The word “khashar” is translated from Arabic as “joint free labor. And in Uzbekistan and Tajikistan, since Soviet times, it has been used in the sense of “subbotnik”. That is, people, not for money and relatively voluntarily unite for the sake of some cause, which will go for the common good.
But eight hundred years ago, things were much more severe. The term was applied to the Mongols’ most fearsome but effective tactic, which allowed them to take enemy cities without too many casualties. Nomads drove the local rural population under the besieged fortress, which they used for siege work. And sometimes they even went on the attack, so that enemy arrows, darts, stones, burning tar and boiling water fell into the expendable material, but not in the successful steppe cavalrymen.
Modern people are drawn some unpleasant pictures when thousands of old men, women and children are climbing the walls of the city, being driven by Mongolian warriors with spears in the back. The besieged, out of pity for their loved ones, either do not dare to open fire at all, or miss the attack of the Mongolian detachment, which behind a human shield hides from the enemy.
But was the khashar as terrible as it is portrayed?
As has already been said, the word itself is Arabic. But it began to be used in Muslim Persia in the Middle Ages as a designation of some kind of public works. And in general, for centuries the local population gathered in large labor groups to dig irrigation canals, build public buildings, erect fortifications and other socially important activities.
The Mongols borrowed this concept during their conquest of Central Asia. But the very tactics of using free labor force were actively used since the conquest of the Jin empire of the Jurchens in Northern China. By that time it was disintegrating naturally, the Chinese did not want to live under the rule of harsh and greedy foreigners. As it always happened to them, the inhabitants of the Celestial Empire in droves ran over to the side of the new conquerors, who promised at least some, but changes.
Apparently, at that time the kolkhoz khashar was a relatively voluntary affair — the Chinese were helping their allies to defeat their common enemies and their oppressors. Therefore, of their own free will, they performed a great deal of auxiliary work that accompanies any siege.
That is, they set up fences, dug ditches — or, on the contrary, buried them, carried stones for throwing guns, cut wood, and, if necessary, built canals to change the courses of rivers. It is likely that many went into battle — out of rage against their enemies or to plunder.
However, things were different in Central Asia and Iran. The Khwarizmians and Seljuks were not the worst rulers. Again, they converted to Islam long ago, lived in these countries for several hundred years, and did not oppress the common people too much. At least, they did it within the usual medieval level of atrocity.

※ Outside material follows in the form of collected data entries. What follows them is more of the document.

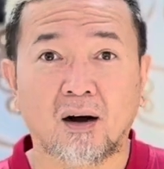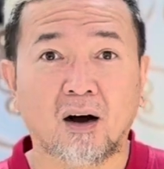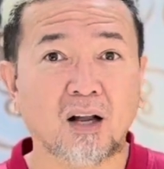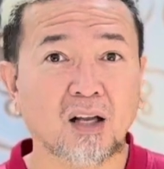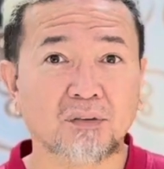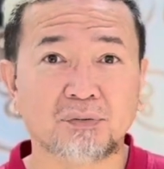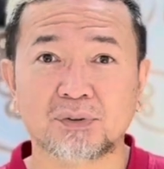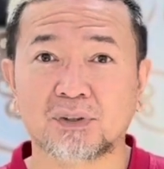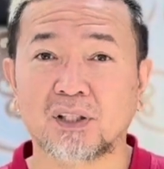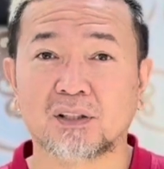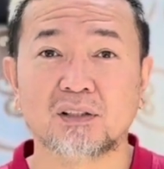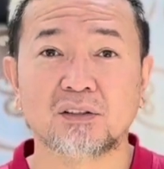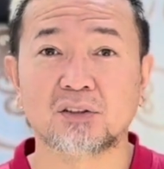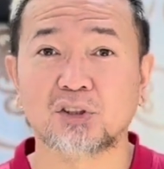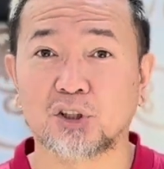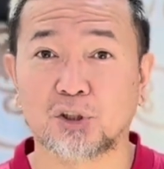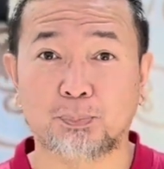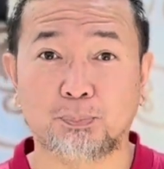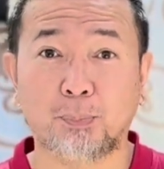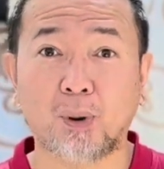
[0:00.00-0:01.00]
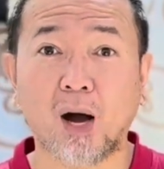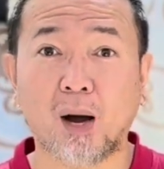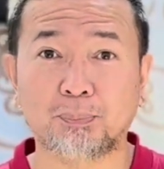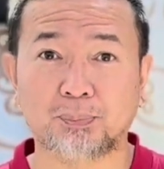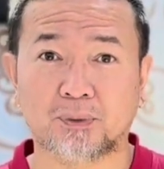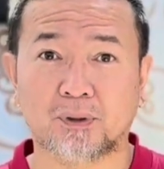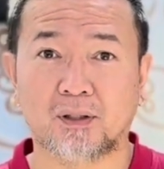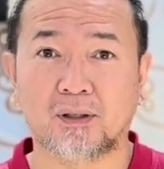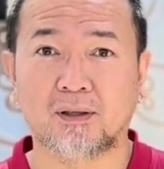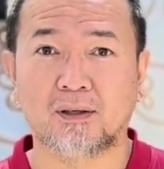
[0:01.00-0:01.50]
all of a sudden this
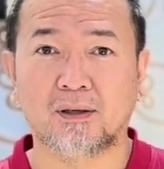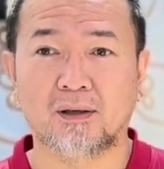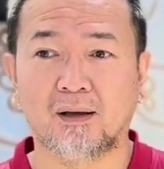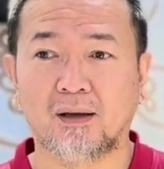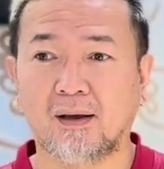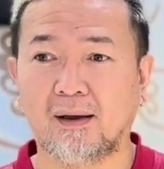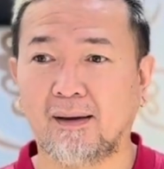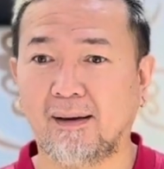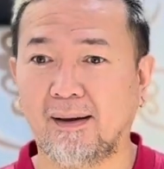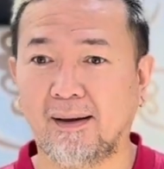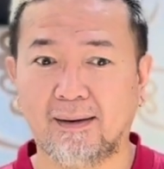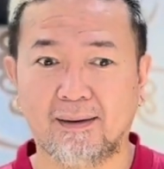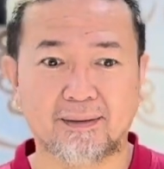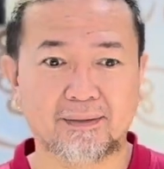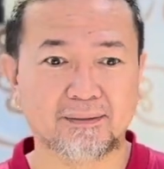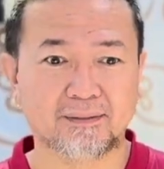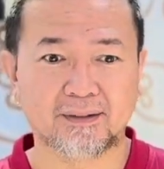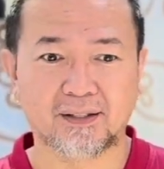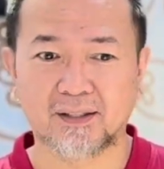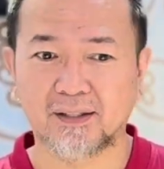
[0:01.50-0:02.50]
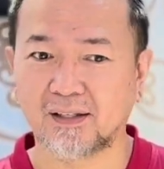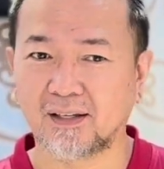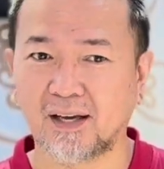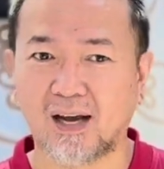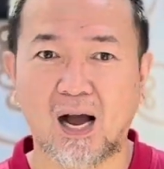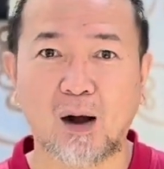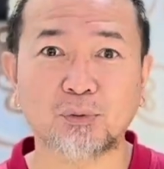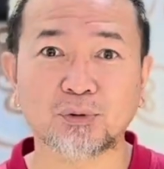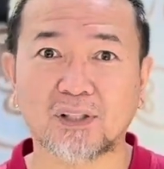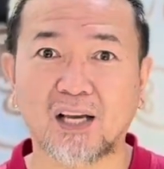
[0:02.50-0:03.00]
popped, and
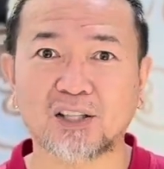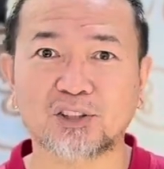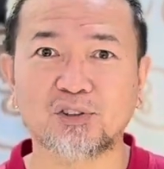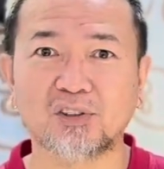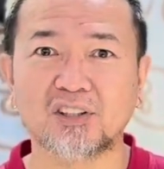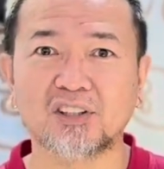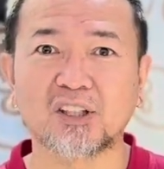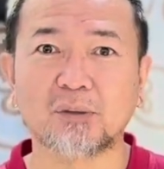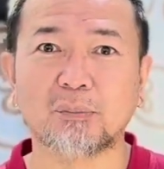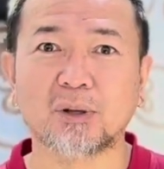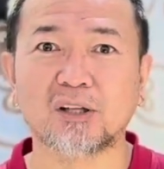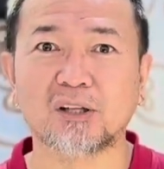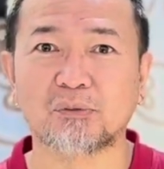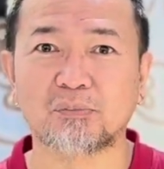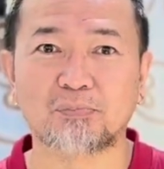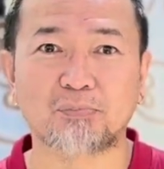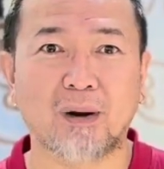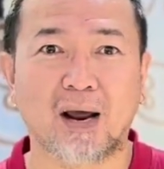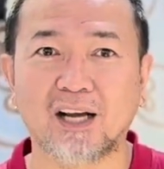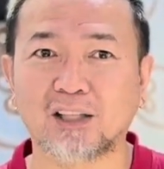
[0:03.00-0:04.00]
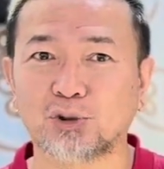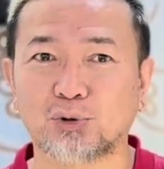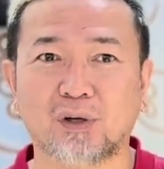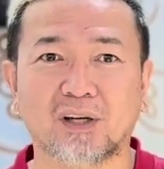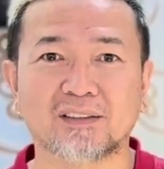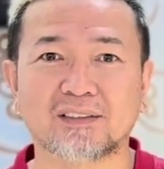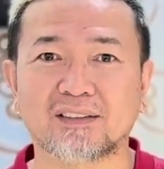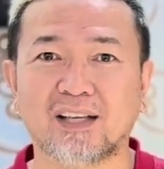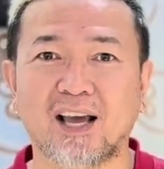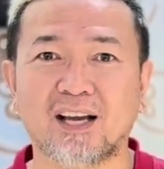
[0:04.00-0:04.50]
I was actually in the middle of bank
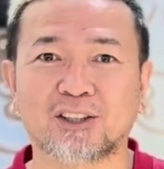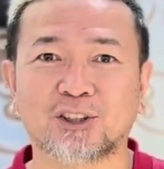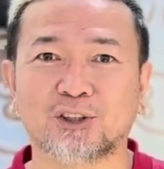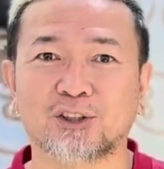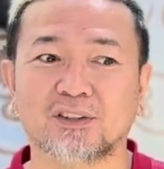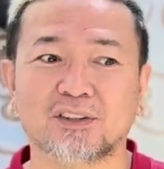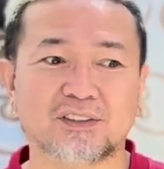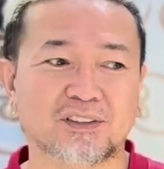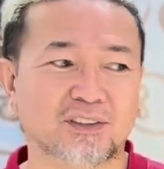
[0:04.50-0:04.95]
transaction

Therefore, the Mongols found no allies among the locals here. And they began to recruit people to the khashar in a voluntary-coercive way. In other words, those who refused were chopped off their heads. Here is how Persian Shihab-ad-din Muhammad An-Nasawi, personal secretary and biographer of Khorezmshah Jalal ad-Din, who compiled his biography, wrote about it.

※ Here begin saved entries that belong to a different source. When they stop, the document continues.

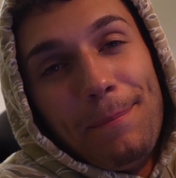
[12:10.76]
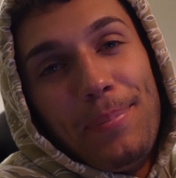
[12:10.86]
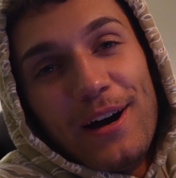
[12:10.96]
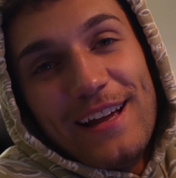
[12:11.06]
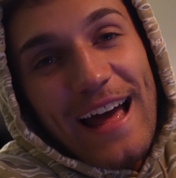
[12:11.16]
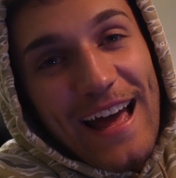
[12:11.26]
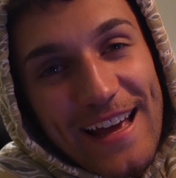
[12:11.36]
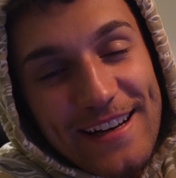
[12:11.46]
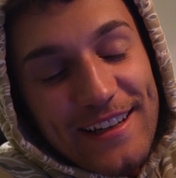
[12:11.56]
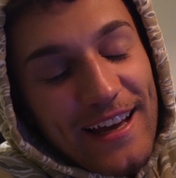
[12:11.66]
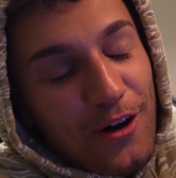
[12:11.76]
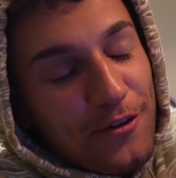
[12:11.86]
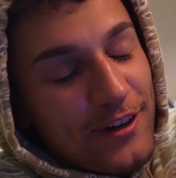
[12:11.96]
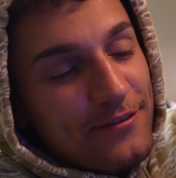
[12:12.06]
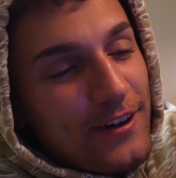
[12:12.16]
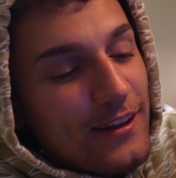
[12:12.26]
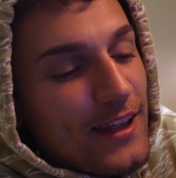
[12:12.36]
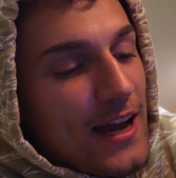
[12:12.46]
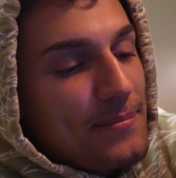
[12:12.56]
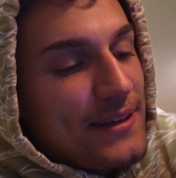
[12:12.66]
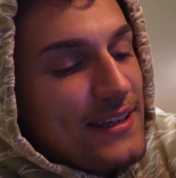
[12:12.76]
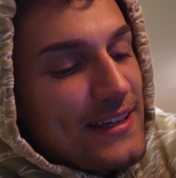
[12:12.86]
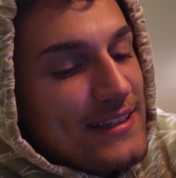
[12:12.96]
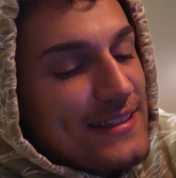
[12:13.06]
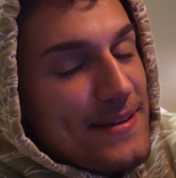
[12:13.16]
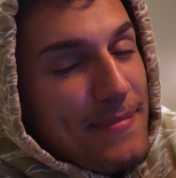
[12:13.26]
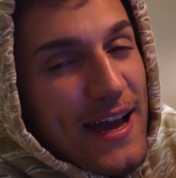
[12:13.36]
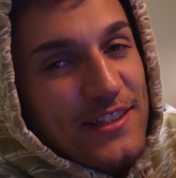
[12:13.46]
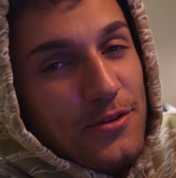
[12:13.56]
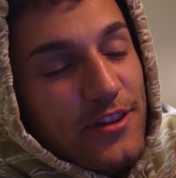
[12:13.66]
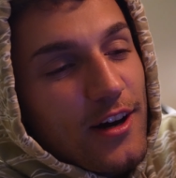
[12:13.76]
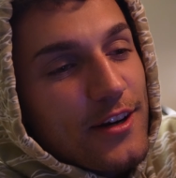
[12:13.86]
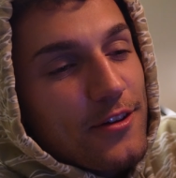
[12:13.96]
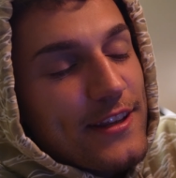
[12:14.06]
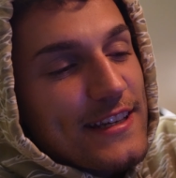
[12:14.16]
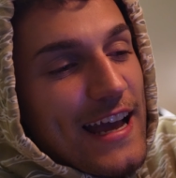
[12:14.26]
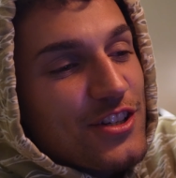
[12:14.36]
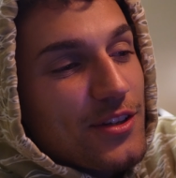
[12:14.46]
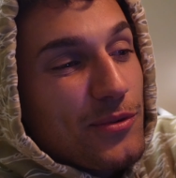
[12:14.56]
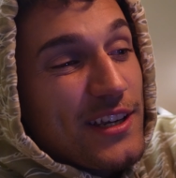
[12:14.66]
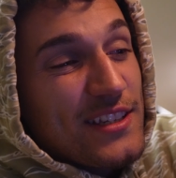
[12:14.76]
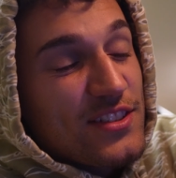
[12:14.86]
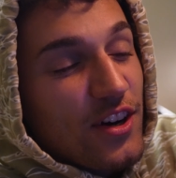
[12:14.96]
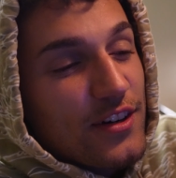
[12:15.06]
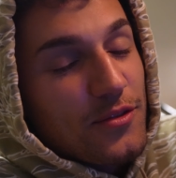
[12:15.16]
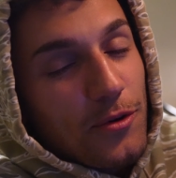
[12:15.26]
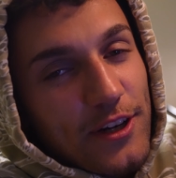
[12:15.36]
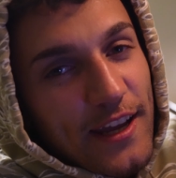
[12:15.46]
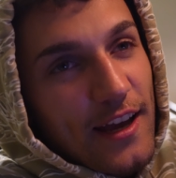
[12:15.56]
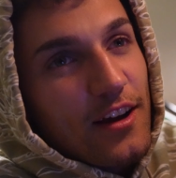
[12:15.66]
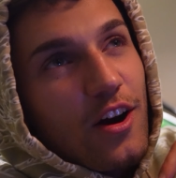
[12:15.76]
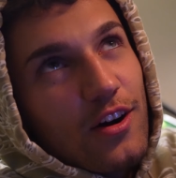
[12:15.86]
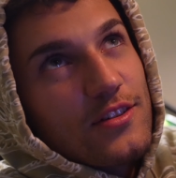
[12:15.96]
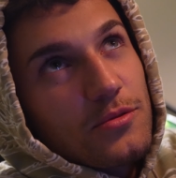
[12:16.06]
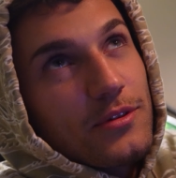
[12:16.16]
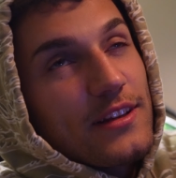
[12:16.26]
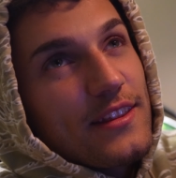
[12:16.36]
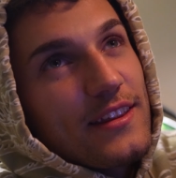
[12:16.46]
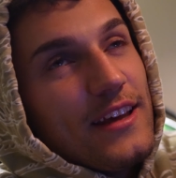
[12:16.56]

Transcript: But Ed over at Vet Lab, he is the master with audio. That's actually what he started working on cars with.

At the storming of Nisa, the ancient capital of Parthia “…twenty catapults were set up, which were dragged by men gathered from the regions of Khorasan. The Tartars drove the captives under cover-houses like battering rams, made of wood and covered with skins. If the captives returned without bringing the cover to the wall, their heads were chopped off. So they were persistent and finally made a breach that could not be bridged…”
When Jalal al-Din was forced to retreat westward, Jebe, Subudai, and Tohuchar were sent in pursuit. “And whenever one of these detachments of a thousand horsemen attacked an area, he would gather men from the surrounding villages and move with them to the city, where their forces would set up catapults and punch gaps in the walls until they captured the city.”
Twenty years after the conquest of Northern China and Central Asia, a mission of the Roman Pope went to the capital of the Mongol Empire, and the Franciscan friars made a detailed report on their trip in 1245. As a result, a work was published in Latin called “The History of Tartars”. Among other things, it contained the following passage:
The Mongols used the local population to fill in the moats of besieged cities. The Southern Sun diplomat Zhao Hong wrote in 1221: “Whenever they attacked large cities, [they] first attacked small towns, captured [the] population, hijacked [them] and used them for [siege work]… [The Tartars] chase [them] day and night; if [the people] lag behind, they are killed.
Thus, none of the contemporaries of the Mongol conquests mention that khashar were used directly for storming cities — only for the purpose of performing preparatory work, which the Mongols themselves were squeamish about. They were treated exceptionally harshly, probably were fed at starvation, and their lives were not spared.

But none of the medieval authors, including Russian, specifies that children and women were used for this purpose. Where physical strength was required, they were of little use. So, colorful pictures of crying slave girls and little children climbing the walls should be considered modern fiction.